[Start of section]

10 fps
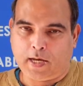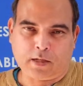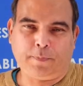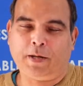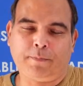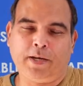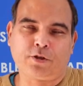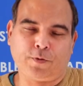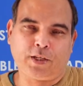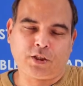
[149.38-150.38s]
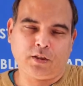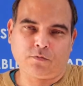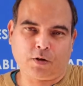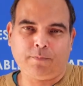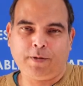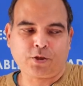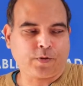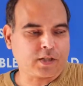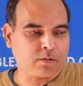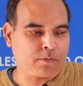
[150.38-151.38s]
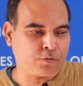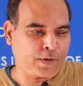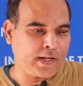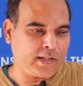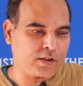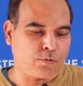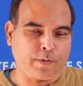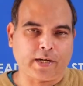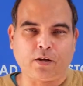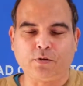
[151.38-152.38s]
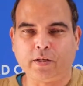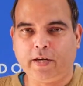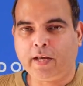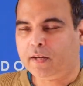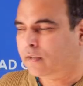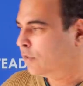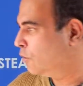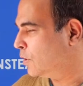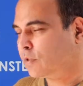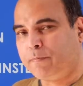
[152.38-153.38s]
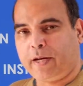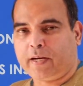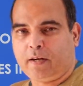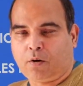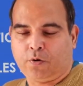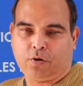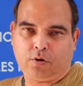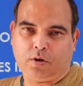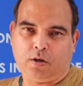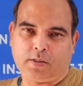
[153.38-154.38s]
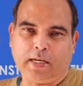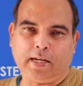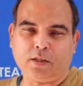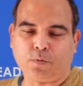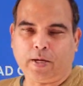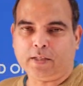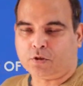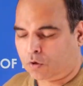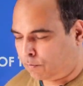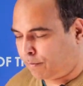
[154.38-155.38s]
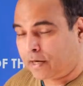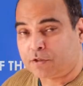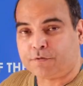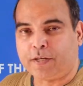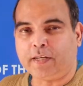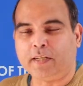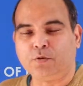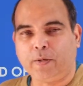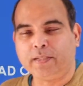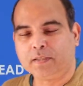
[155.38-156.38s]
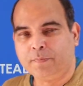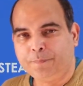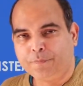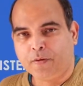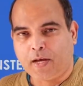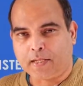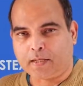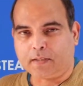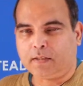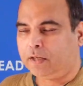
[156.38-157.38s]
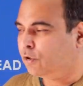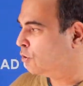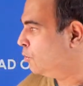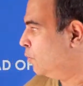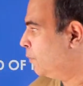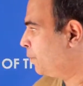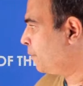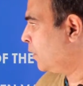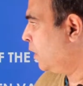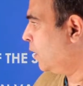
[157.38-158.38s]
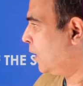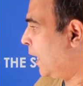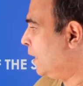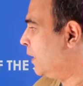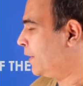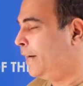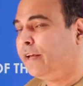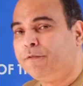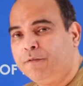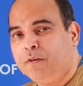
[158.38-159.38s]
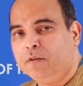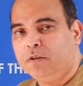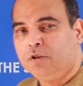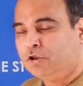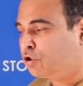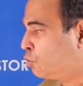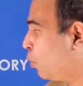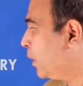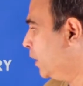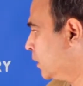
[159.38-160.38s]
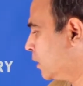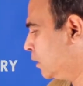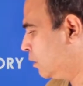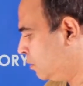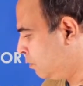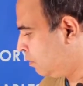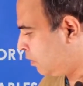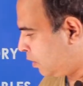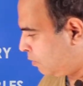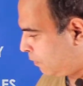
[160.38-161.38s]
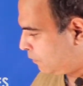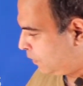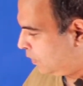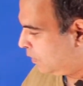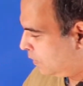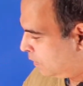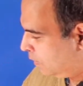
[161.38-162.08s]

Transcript: Arithmetic-based questions, word-based questions, it's very easy to break down the reading. You just break it down sentence-wise or parts of sentence-wise. And the other thing you do, rather than reading stories, one of the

[End of section]

**WORK TO COMPLETE**
Starting at the line that contains "[155.38-156.38s]", write out every line through the end of the entries, both ends included, without any pictures.

**SOLUTION TO THIS EXERCISE**
[155.38-156.38s]
[156.38-157.38s]
[157.38-158.38s]
[158.38-159.38s]
[159.38-160.38s]
[160.38-161.38s]
[161.38-162.08s]

Transcript: Arithmetic-based questions, word-based questions, it's very easy to break down the reading. You just break it down sentence-wise or parts of sentence-wise. And the other thing you do, rather than reading stories, one of the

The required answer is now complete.